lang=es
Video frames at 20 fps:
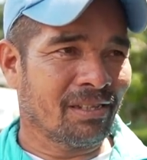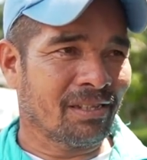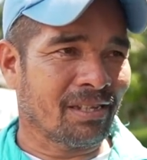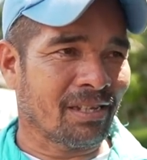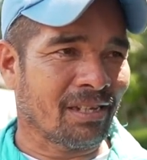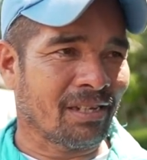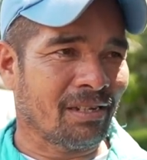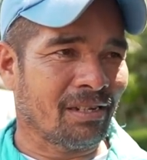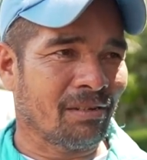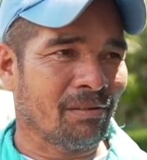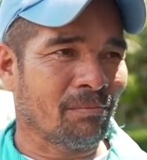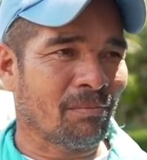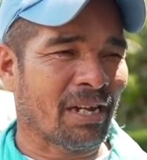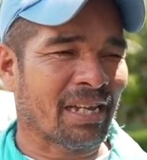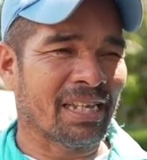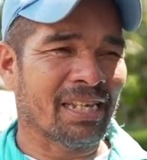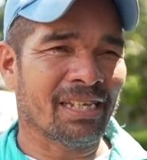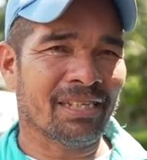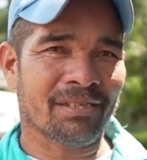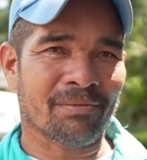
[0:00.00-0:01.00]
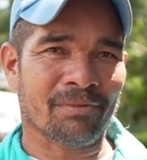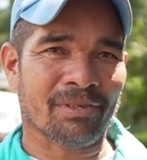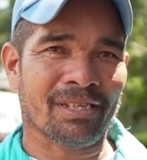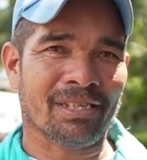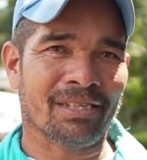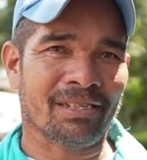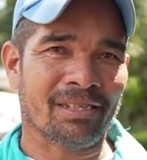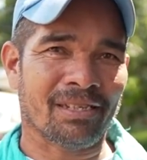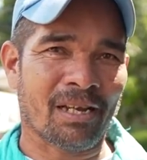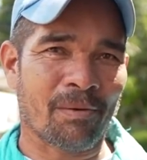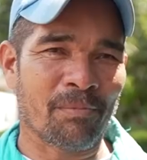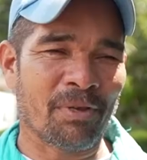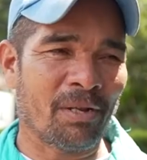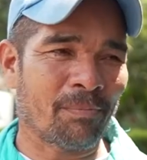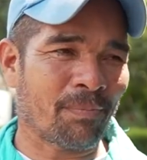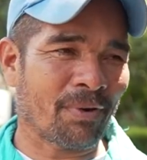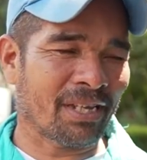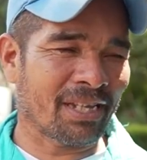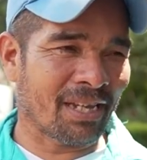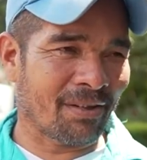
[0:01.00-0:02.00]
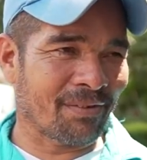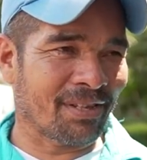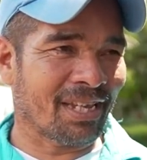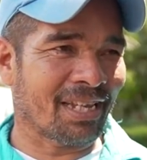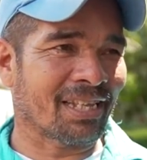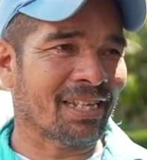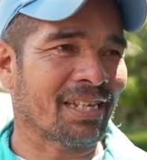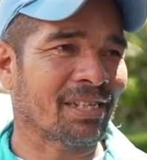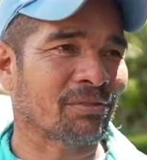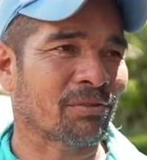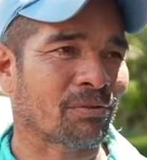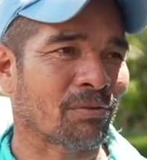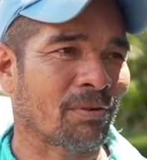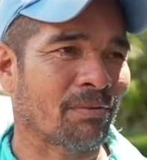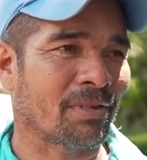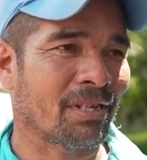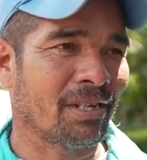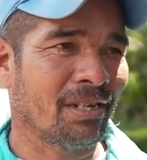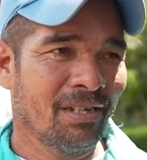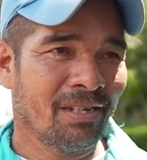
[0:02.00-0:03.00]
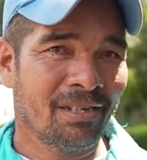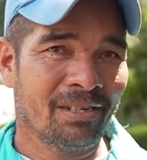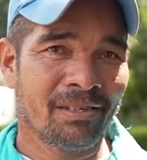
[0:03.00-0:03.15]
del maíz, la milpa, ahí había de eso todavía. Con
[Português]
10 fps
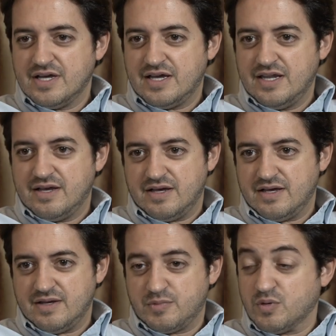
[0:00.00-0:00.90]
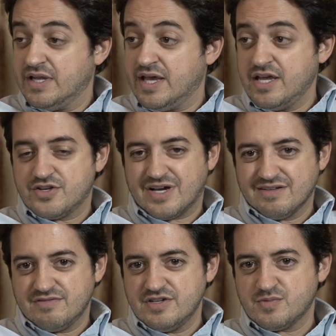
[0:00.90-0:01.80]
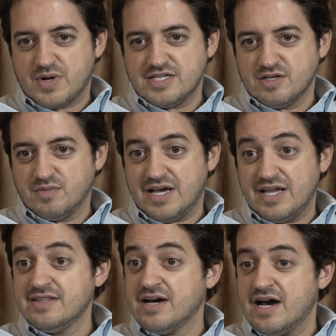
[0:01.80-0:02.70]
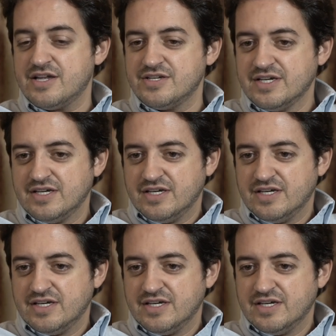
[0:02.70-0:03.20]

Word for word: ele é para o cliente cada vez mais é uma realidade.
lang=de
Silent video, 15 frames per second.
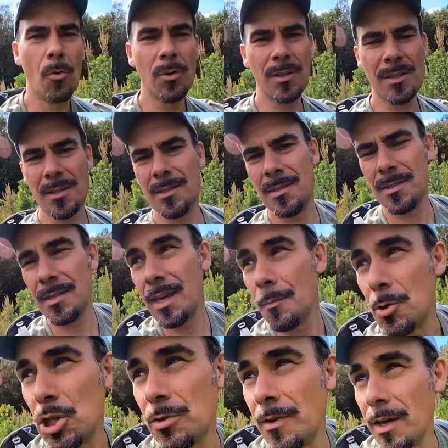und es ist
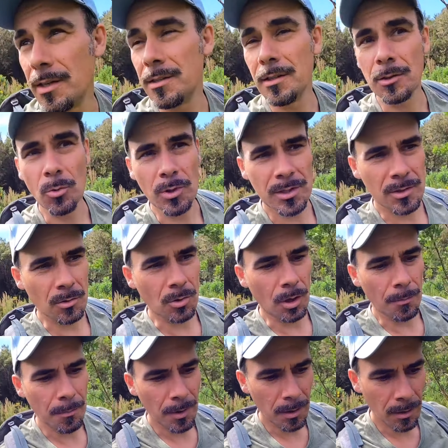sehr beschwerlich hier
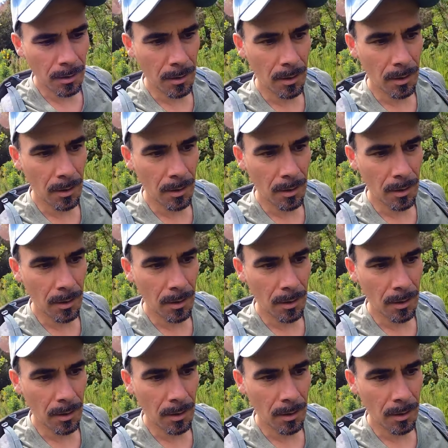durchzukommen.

——————————

[Your goal]: Each line from the one holding "[Português]" through the end of the listing is to be output exactly, both ends included, with no other lines and the pictures left out.

[Solution to this task]:
[Português]
10 fps
[0:00.00-0:00.90]
[0:00.90-0:01.80]
[0:01.80-0:02.70]
[0:02.70-0:03.20]

Word for word: ele é para o cliente cada vez mais é uma realidade.
lang=de
Silent video, 15 frames per second.
und es ist
sehr beschwerlich hier
durchzukommen.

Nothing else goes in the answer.